「遺体を取り違えて出棺する」ミスも…1兆円産業「葬儀業界」が抱える大きな課題
日刊SPA! / 2024年5月9日 8時53分
2020年4月に「さがみの会館」を運営していた式典さがみのが経営破綻しました。全盛期の売上高は2億5000万円程度ありましたが、葬儀の小規模化によって2019年には3000万円程度まで落ち込んでいたといいます。新たな市場環境に適応できない会社は、事業を継続できません。大倒産時代も予感させます。
そして業界再編も進んでいます。現在、勢いのある新興勢力の一社がティア。一日葬や家族葬を30万~50万円で提供しており、葬儀場のフランチャイズ展開も行っています。2023年9月期の売上高は前期比5.9%増の140億6800万円、営業利益は同11億3500万円でした。
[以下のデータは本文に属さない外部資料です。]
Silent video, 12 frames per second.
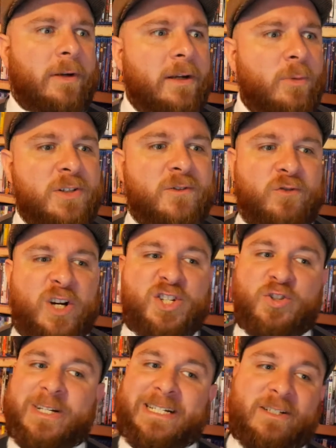It was
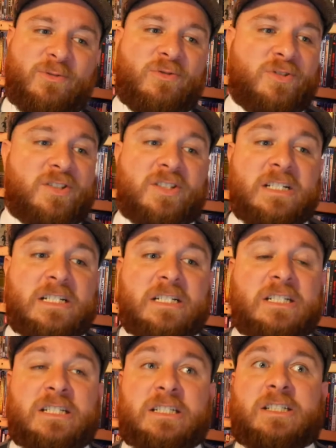frustrating. It was
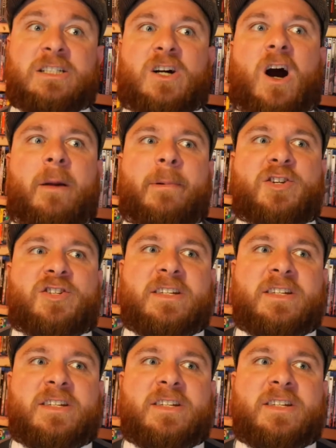garbage.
2024年9月期が会社の予想通りに着地をすると、4期連続の増収増益となります。
ティアは2023年11月に葬儀場16施設を運営する八光殿と、22施設の東海典礼を買収しました。八光殿は1947年に設立された歴史ある会社。老舗の葬儀場が、新興勢力に飲み込まれたのです。
◆オーダーメイド型の葬儀も登場し、人気を博す
「家族葬ファミーユ」を運営するきずなホールディングスも好調そのもの。2023年5月期の売上高は前期比13.6%増の105億3500万円、営業利益は同10.2%増の11億8100万円でした。2024年5月期は同20.4%増の126億8000万円、営業利益は同36.3%増の16億1000万円を予想しています。3期連続の2桁増収、営業増益を達成している急成長企業です。
今期は20店舗、来期は23店舗の増加を見込んでいます。これだけのスピードで出店しても需要が獲得できる背景として、低価格もさることながらオーダーメイド型の葬儀プランを提供していることが挙げられるでしょう。
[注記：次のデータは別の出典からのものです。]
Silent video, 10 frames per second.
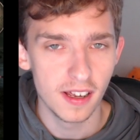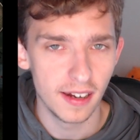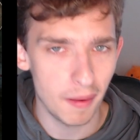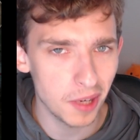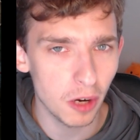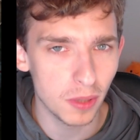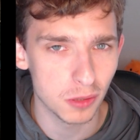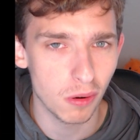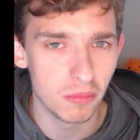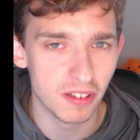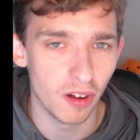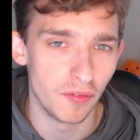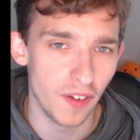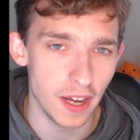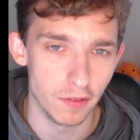Let me know which one was your
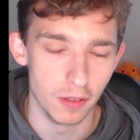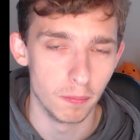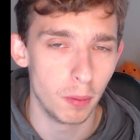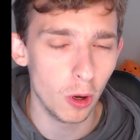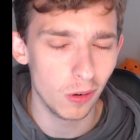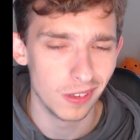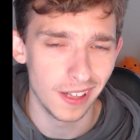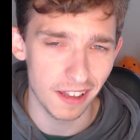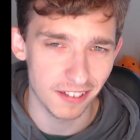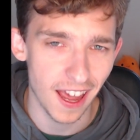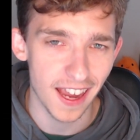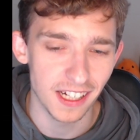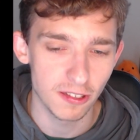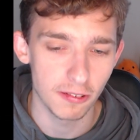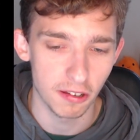favourite, but let's get
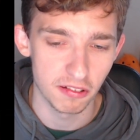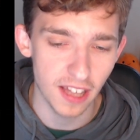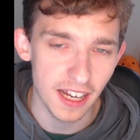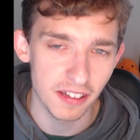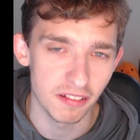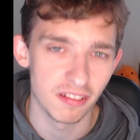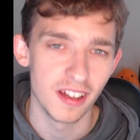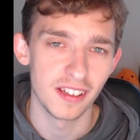into the skins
野球、ゴルフ、音楽など生前に親しんでいたものを、飾り付けや演出に取り入れ、家族の納得度が高い葬儀を行えるようにしました。
きずなホールディングスはオーダーメイド型プランを強化するため、2023年5月期から人員の増強を図っています。その結果、2024年5月期の全葬儀に占めるオリジナルプランの比率は、前年の25.0%から31.3%に急増しました。当然、単価は高くなります。同社の営業利益率は2023年5月期が11.2%。2024年5月期は12.7%となる見込みです。
高単価のオーダーメイド型と低単価のシンプル型の2つを用意するやり方は、価値観が多様化する現代の潮流を巧みに捉えたものだといえます。